5. Fine-tuning site search
Enhancing the performance of a site search box means more than just giving shoppers a generic tool to check out available inventory. If executed correctly, updating internal search engine applications with improved meta-tags, adding more sophisticated ways to help customers narrow their merchandise selections, and integrating search pages with Buy Now buttons or links to similar categories can help retailers reduce the time needed to turn browsers into buyers and increase conversion rates.
Altrec.com, for instance, has used advanced search engine technology from Atomz to more than double the sales conversion rate on certain outdoor apparel items it sells online and to reduce to under 3 seconds the time it takes customers to find a product.
The Internet retailer made specific improvements to page titles, keyword meta-tags, product description meta-tags and data elements that not only helped shoppers broaden the way they conducted a product search, but also returned more specialized results.

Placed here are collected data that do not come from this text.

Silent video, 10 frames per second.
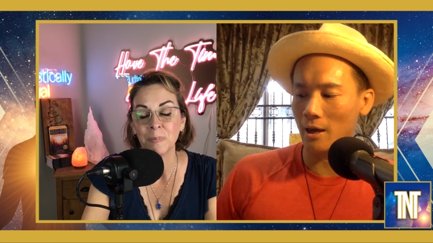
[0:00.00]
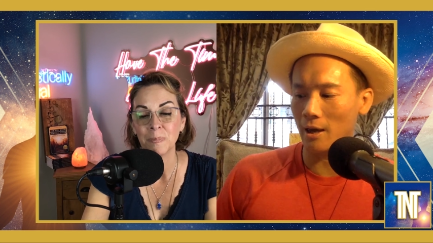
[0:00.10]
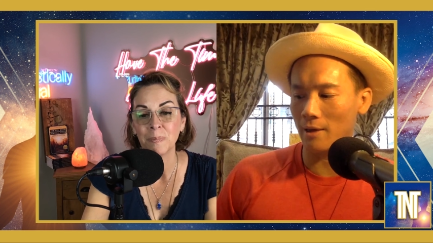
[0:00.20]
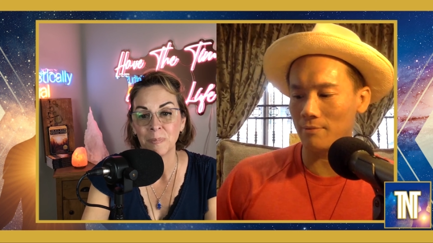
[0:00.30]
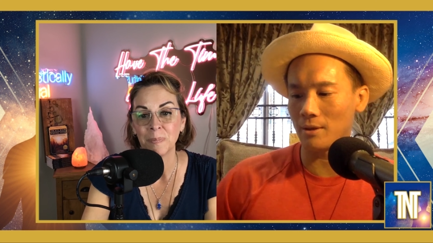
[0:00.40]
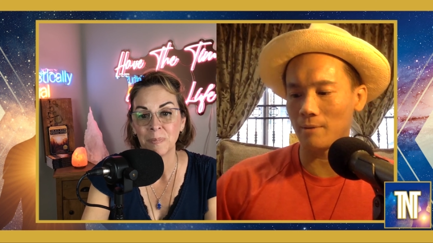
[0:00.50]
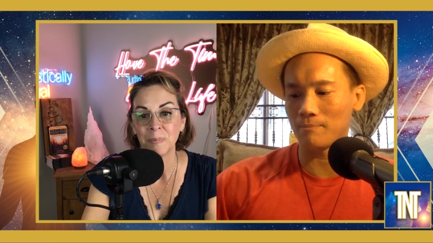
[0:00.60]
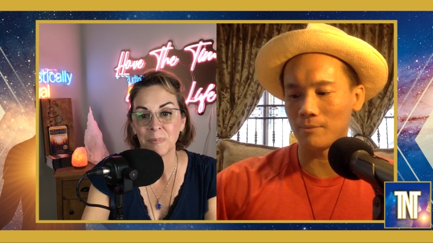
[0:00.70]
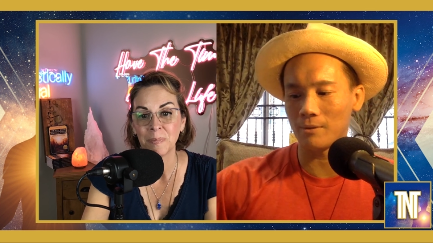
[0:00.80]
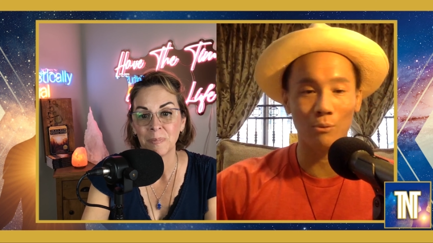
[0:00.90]
Speaker 1: and
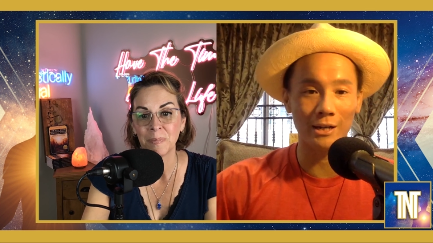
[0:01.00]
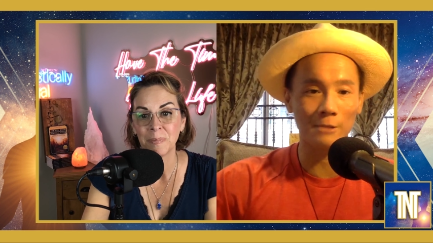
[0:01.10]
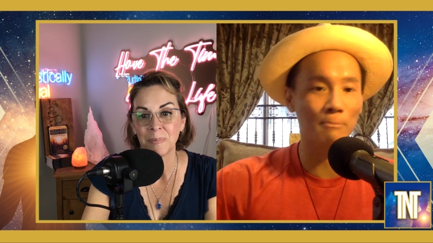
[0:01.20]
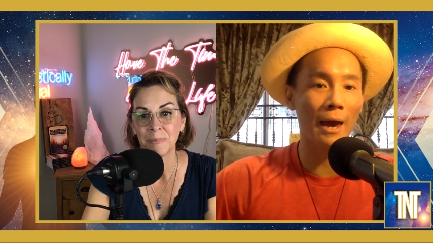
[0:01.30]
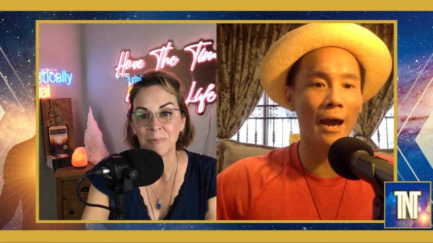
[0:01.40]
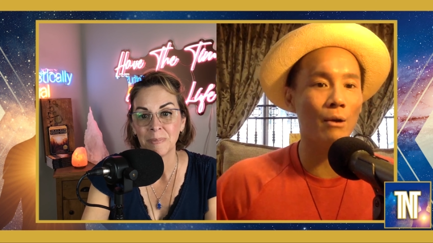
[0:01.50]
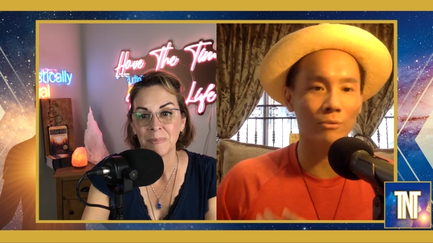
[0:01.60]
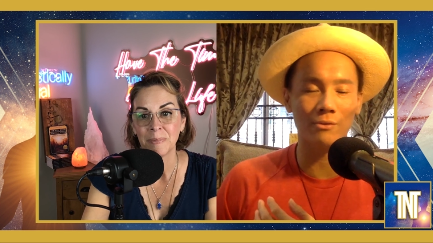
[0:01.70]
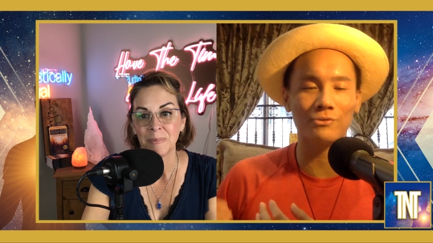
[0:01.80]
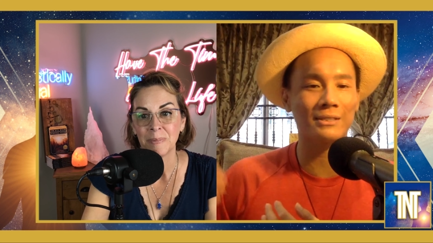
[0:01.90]
um, and when it's paired
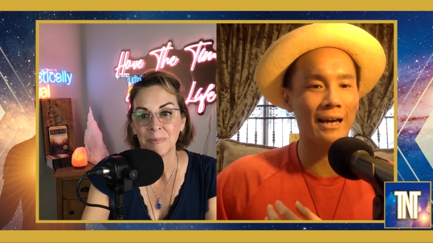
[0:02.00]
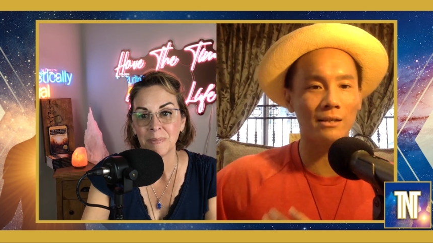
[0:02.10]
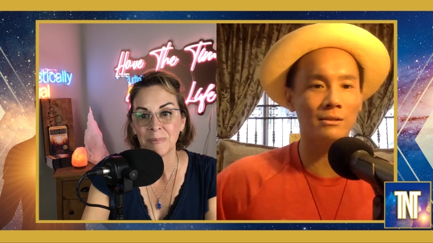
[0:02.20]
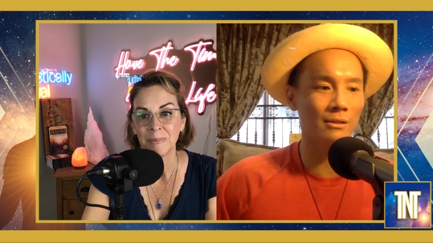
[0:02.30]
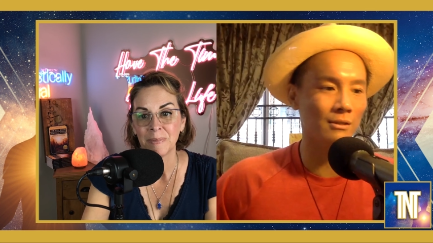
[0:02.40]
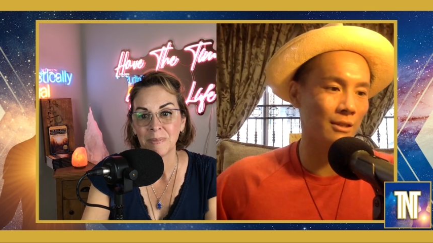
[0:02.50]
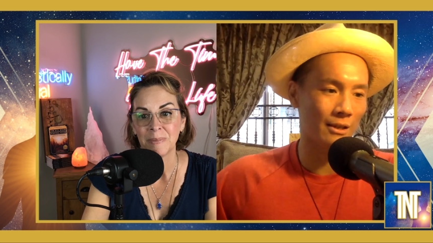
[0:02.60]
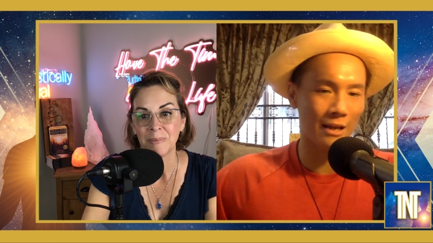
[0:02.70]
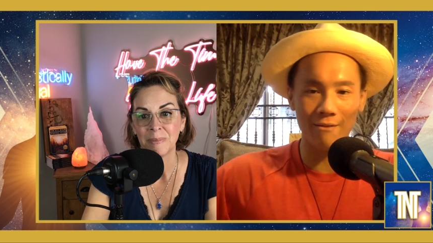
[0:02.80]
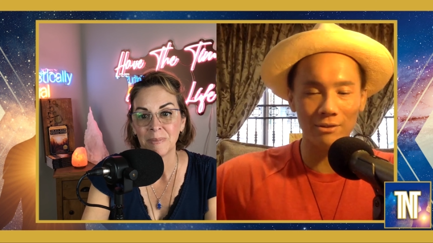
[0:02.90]
with sciences
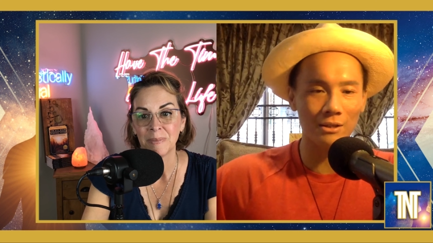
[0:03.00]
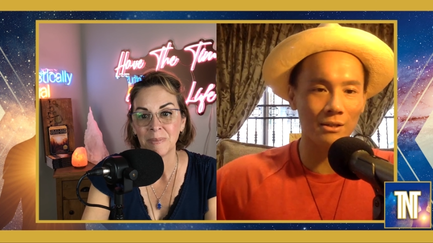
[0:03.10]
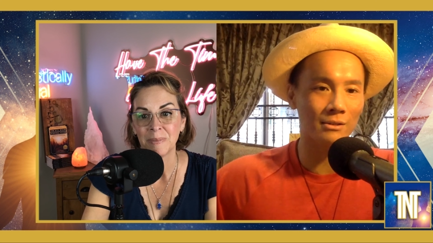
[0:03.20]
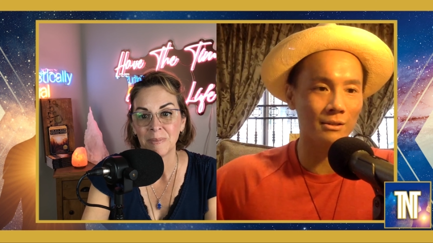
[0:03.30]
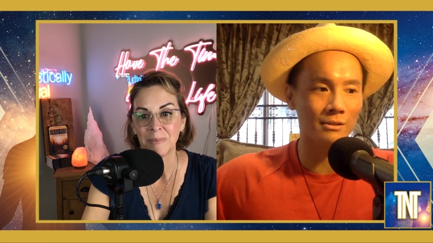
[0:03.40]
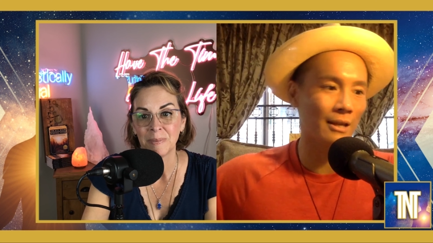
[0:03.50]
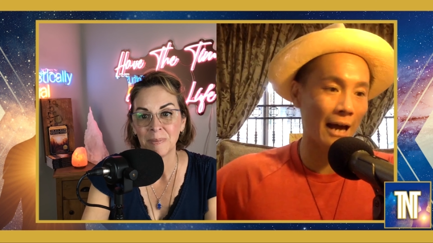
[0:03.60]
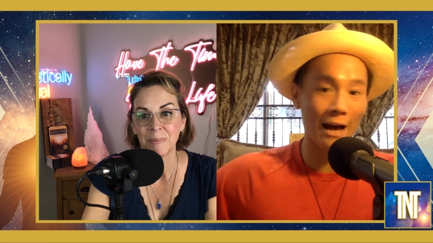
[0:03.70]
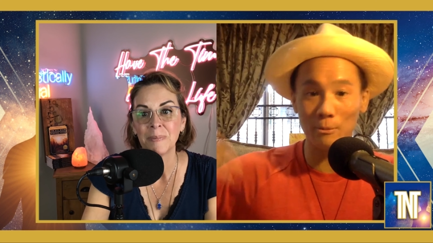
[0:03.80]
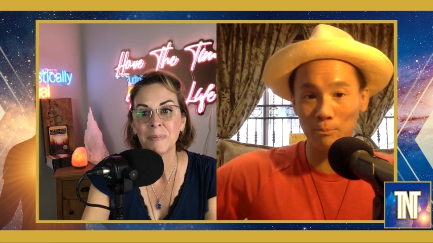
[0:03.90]
and evidences that
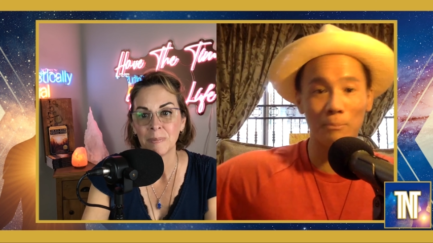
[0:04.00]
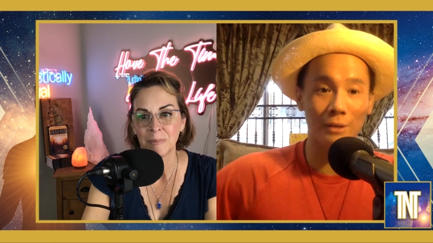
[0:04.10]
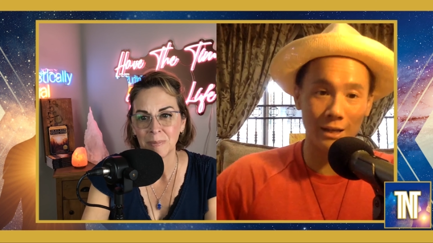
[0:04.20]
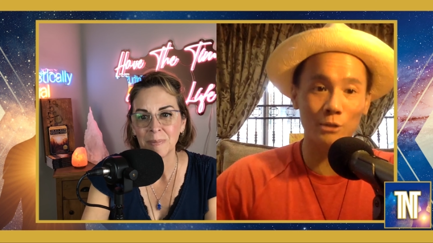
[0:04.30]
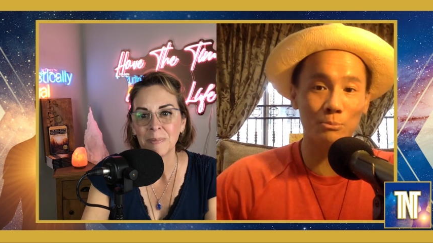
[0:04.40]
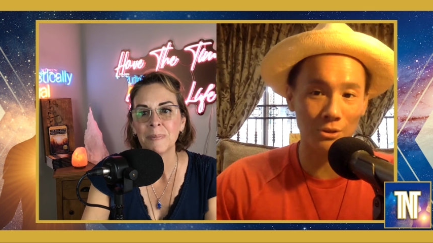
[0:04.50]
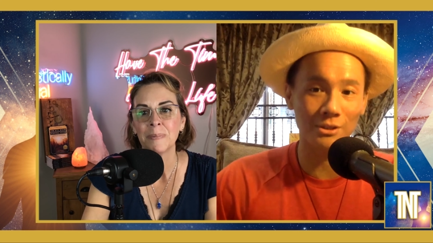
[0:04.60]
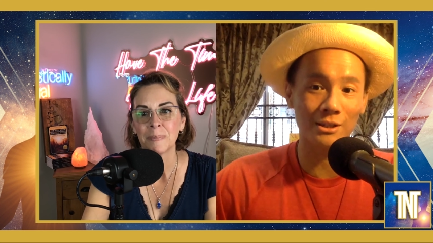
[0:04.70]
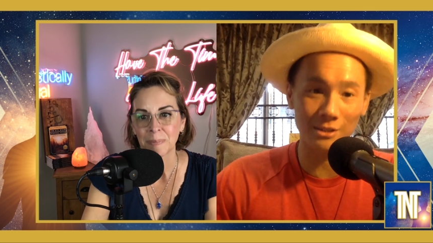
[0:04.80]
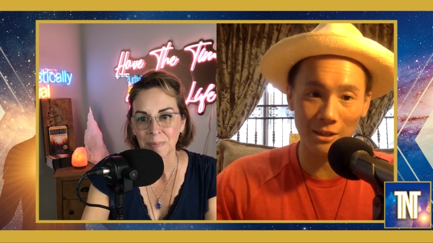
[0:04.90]
other people are
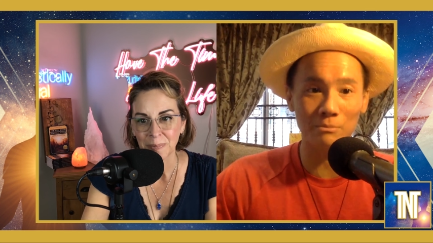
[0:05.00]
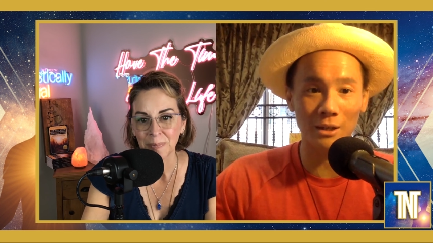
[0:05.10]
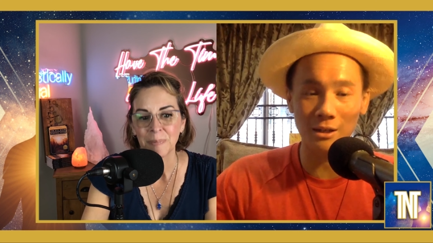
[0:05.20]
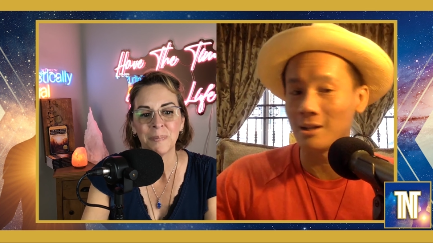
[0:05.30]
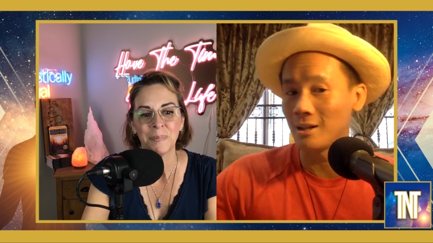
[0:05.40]
experiencing the same thing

For instance, Altrec’s web development staff refined four categories of meta-tags to catch common misspellings. “If people typed in a misspelling of North Face, they had to come as close as possible to the correct spelling for our search engine database to recognize the term and get them to the right product page,” says Shannon Stowell, Altrec co-founder and vice president of business development. “Now the internal search function is more intuitive. The database can recognize multiple misspellings or combinations, but still deliver pages and categories that go straight to our North Face product line.”
Stowell says a well-organized vocabulary and blueprint is the key to improving site search performance. In addition to expanding the use of meta-tags, Altrec also has:
-- Made its search form highly visible at the top of the home page and inside product pages.

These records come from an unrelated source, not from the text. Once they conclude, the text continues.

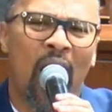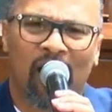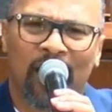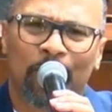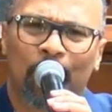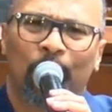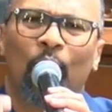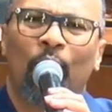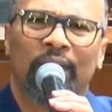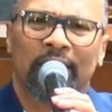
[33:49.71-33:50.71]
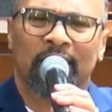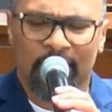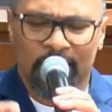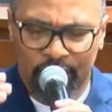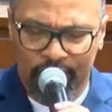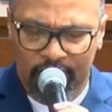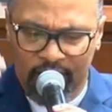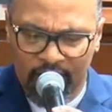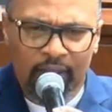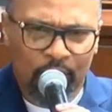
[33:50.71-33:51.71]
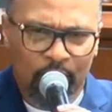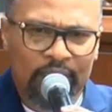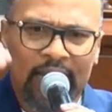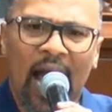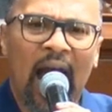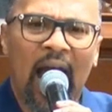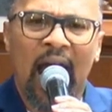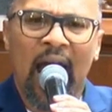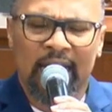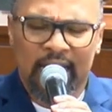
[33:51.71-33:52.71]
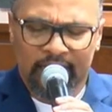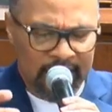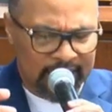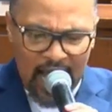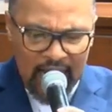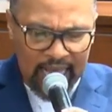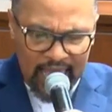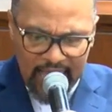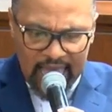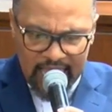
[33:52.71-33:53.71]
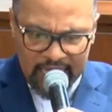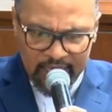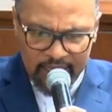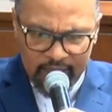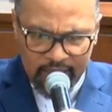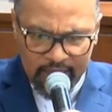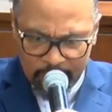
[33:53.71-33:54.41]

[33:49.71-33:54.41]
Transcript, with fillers: you are important to the to God, the GodheadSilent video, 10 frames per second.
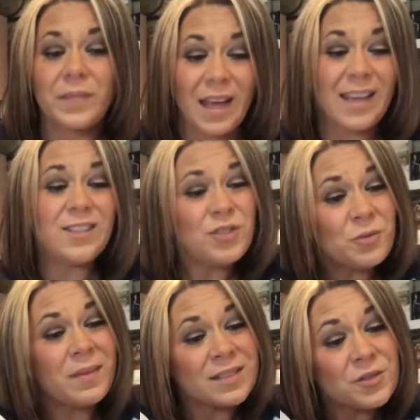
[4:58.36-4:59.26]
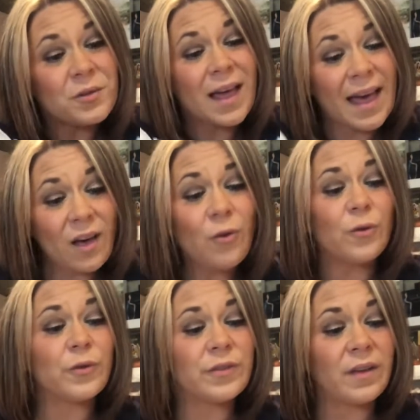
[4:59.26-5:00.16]
and your mental
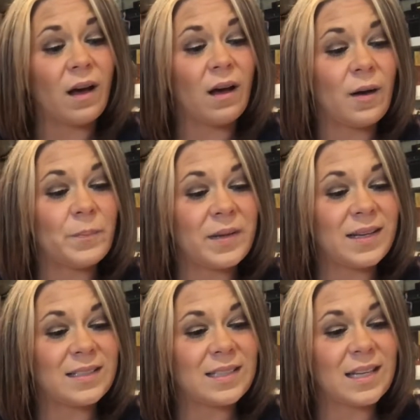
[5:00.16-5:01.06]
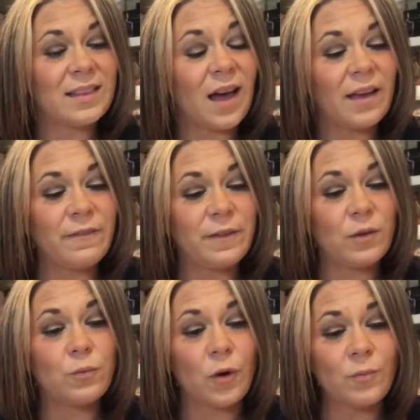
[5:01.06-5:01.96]
health, um, because I, I
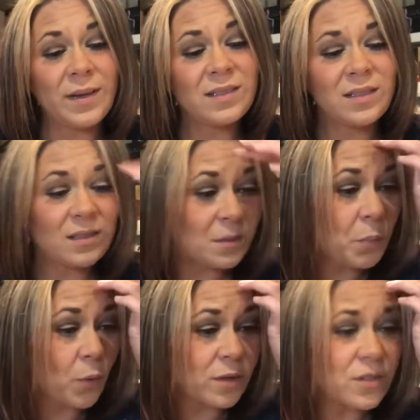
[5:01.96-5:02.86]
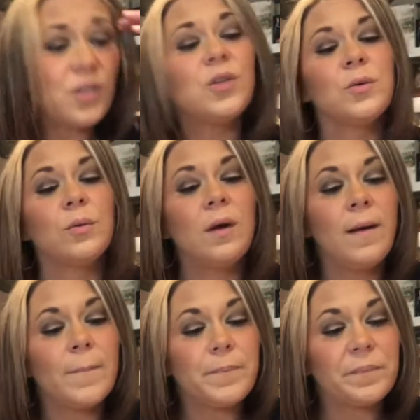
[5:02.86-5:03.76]
feel romance is important to you
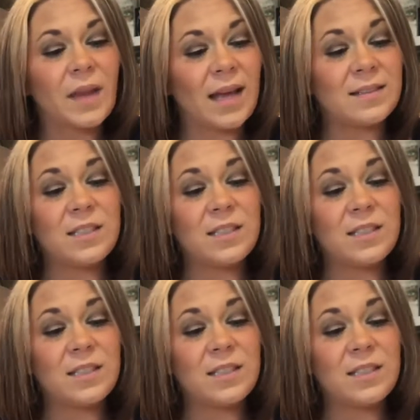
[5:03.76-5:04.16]
and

-- Provided pricing information with site search results.
-- Broken search results into user-friendly categories.
-- Shown product images and thumbnails with individual searches.
-- Placed an Add Item to Shopping Cart button on search results pages.
-- Analyzed search reports to see what visitors are looking for, in their own words.
-- Utilized web analytics to monitor conversions tied to search results.
“Shopping online is an emotional process. Implementing a well thought-out search engine strategy will increase performance and sales,” says Steven R. Kusmer, Atomz chairman and CEO. “People walk out of highly unorganized stores, and the same analogy applies to the web. If the search box doesn’t deliver results quickly and intuitively, shoppers will leave in an instant.”
6. Increasing responsiveness
During the recent holiday shopping season, when customers took to the web in record numbers, many Internet retailing sites strained under the volume of transactions. Shoppers needed almost 22 seconds on average to load a home page using a Macintosh PowerBook with a 56Kbps connection, according to a holiday shopping index of 14 retailing sites maintained by researchers and consultants Web Site Optimization LLC.
By now, online retailers are aware of the potential loss of business caused by slow performance. And web merchants such as Sears Canada, which has seen its annual online sales rise to more than $120 million and its average daily number of unique visitors reach more than 100,000, are taking measures to correct slow performance.